In Albinoni’s oboe concertos the wind instrument functions, in its relationship to the strings, almost like a singer. It is significant that the composer entitles these works "Concerti a cinque con oboe" rather than "Concerti per oboe", as Vivaldi would have done. The expression "a cinque" ("for five") indicates the number of parts excluding continuo (oboe, two violins, viola, cello), while by insisting that these are concertos "with" rather than "for" oboe, Albinoni draws attention to the importance of the violin parts (especially the first violin), which combine with the oboe on a basis of near-equality. The listener will notice that Albinoni has a predilection - relative in Op. 7 but absolute in Op. 9 - for "full" accompaniments to the oboe; this contrasts with the more normal preference, shared by Vivaldi and Telemann, for a plain continuo support in solo passages.

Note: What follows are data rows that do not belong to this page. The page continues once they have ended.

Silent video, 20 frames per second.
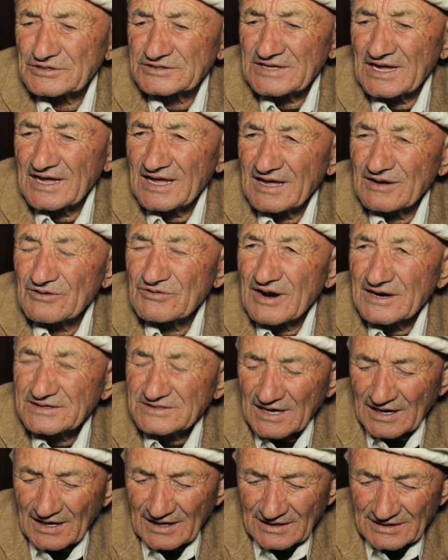I
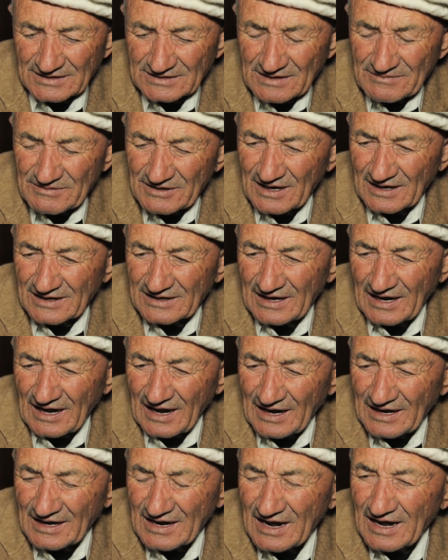eat apricot
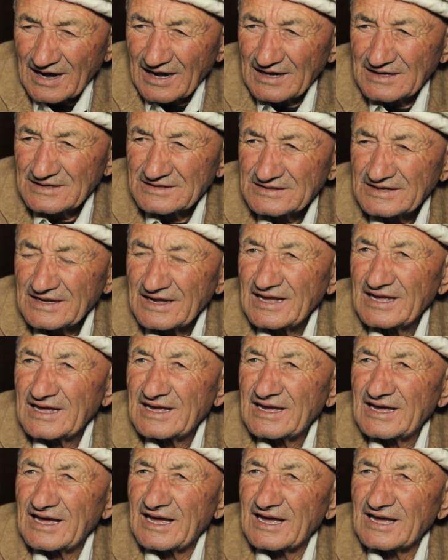oil and butter
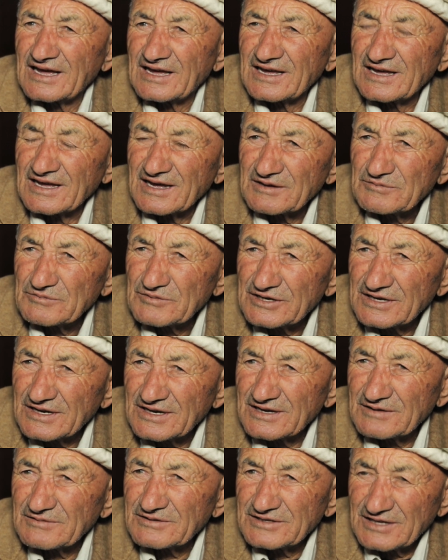every day.
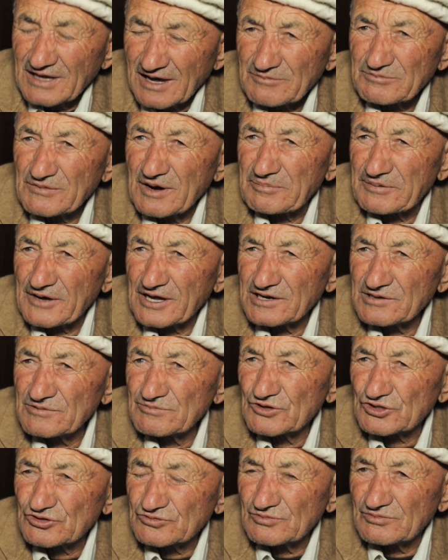Since
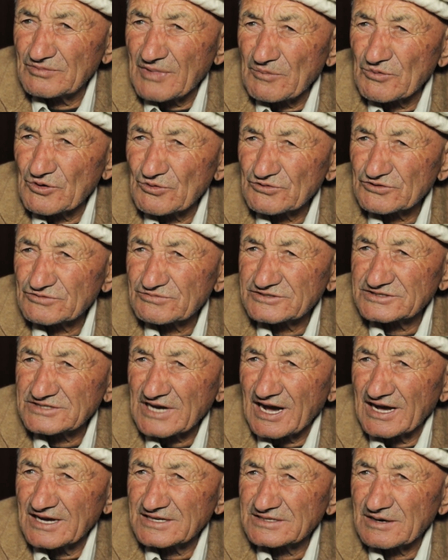childhood, my
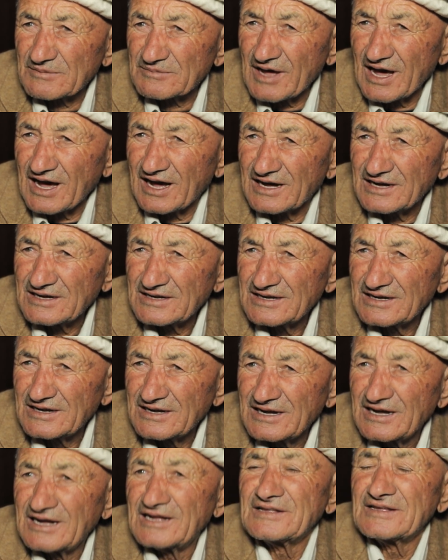mother forced me
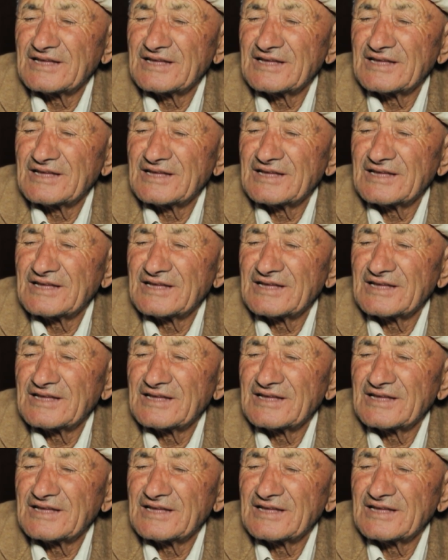to eat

All eight concertos feature the three-movement layout (fast-slow-fast) that Albinoni did so much to popularize in his earliest published concertos, Op. 2 (1700) and Op. 5 (1707). The outer movements employ a curious hybrid form that in part follows the pattern of Albinoni’s string concertos (where the same "motto" theme introduces each musical section) but also borrows from the "da capo" aria. Albinoni regularly makes the oboe enter with its own "motto" phrase. The first time, this idea is cut short by the strings; the second time, the oboe is allowed to extend the idea to the end of the section. This opening gambit, for which the German scholar Hugo Riemann coined the term "Devise" (the German word for a heraldic "device"), is very common in arias written around 1700, although, strangely enough, it was becoming obsolete by the time Albinoni decided to use it in his concertos. Generally speaking, the "string" motto and the "oboe" motto are thematically related or have a common harmonic structure. Albinoni is a composer for whom repetition (with enough variation to keep tedium at bay) is a more characteristic process than contrast.

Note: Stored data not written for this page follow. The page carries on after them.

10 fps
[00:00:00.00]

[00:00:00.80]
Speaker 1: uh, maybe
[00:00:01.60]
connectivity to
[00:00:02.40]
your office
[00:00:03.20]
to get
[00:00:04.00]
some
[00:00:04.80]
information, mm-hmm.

The slow movements are a little more varied in type. Most are conceived as a freely unfolding lyrical dialogue between oboe and upper strings. In Op. 7 No. 9, however, Albinoni includes a rather oldfashioned type of slow movement, for strings alone, in which the instruments mimic the flowing counterpoint and continuous modulation of vocal polyphony in the "chromatic" style. The jewel of the slow movements is without question the second movement of Op. 9 No. 2. This is a much more formally structured movement than the others and pits the long-breathed cantilena of the oboe against an unchanging background of undulating violin semiquavers.

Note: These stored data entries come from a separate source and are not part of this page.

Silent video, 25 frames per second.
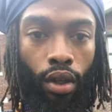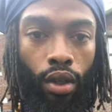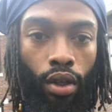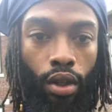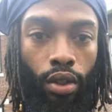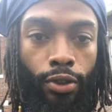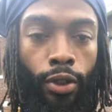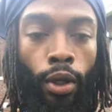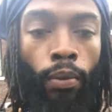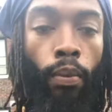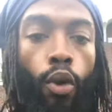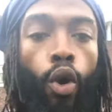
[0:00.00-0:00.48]

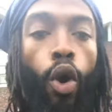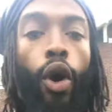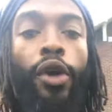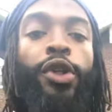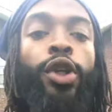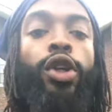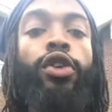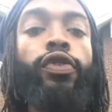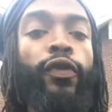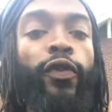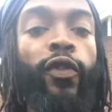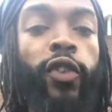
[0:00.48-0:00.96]
the more you
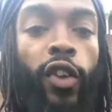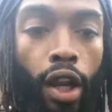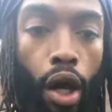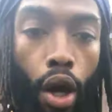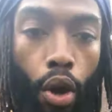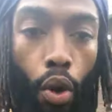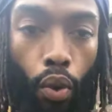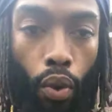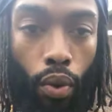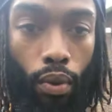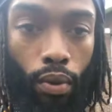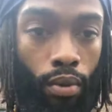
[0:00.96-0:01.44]

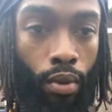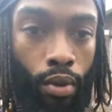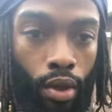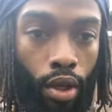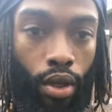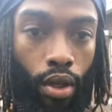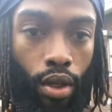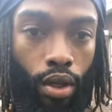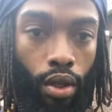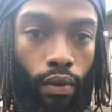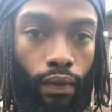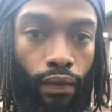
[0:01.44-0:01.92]
flow.
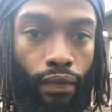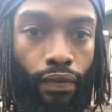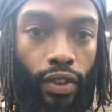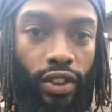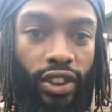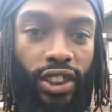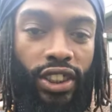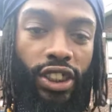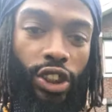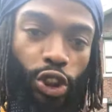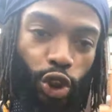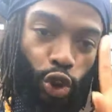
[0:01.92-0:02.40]

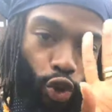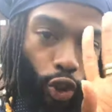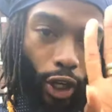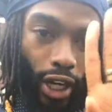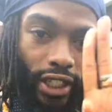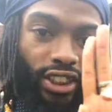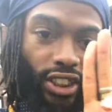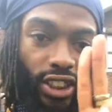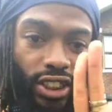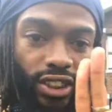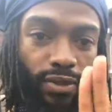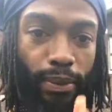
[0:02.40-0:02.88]
See,
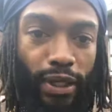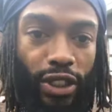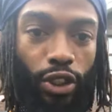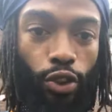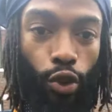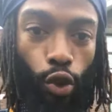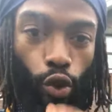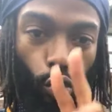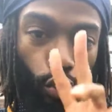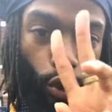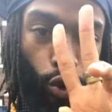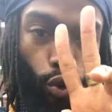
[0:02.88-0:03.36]
stress is meant to do two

If one compares the oboe concertos of Op. 7 with their counterparts in Op. 9, one sees a difference. The first group have an almost Vivaldian vigour - this was the period in Albinoni’s career when he was most influenced by the younger composer. The second group, longer and more richly elaborated, are more impressive demonstrations of the composer’s skill, although perhaps slightly less vital. Their greatest strength lies in their consistently lyrical writing for the solo instrument, which is unusual for a period when violin style, full of arpeggiated figures, dominated. They show to perfection Albinoni’s gifts for melody, counterpoint and solid construction.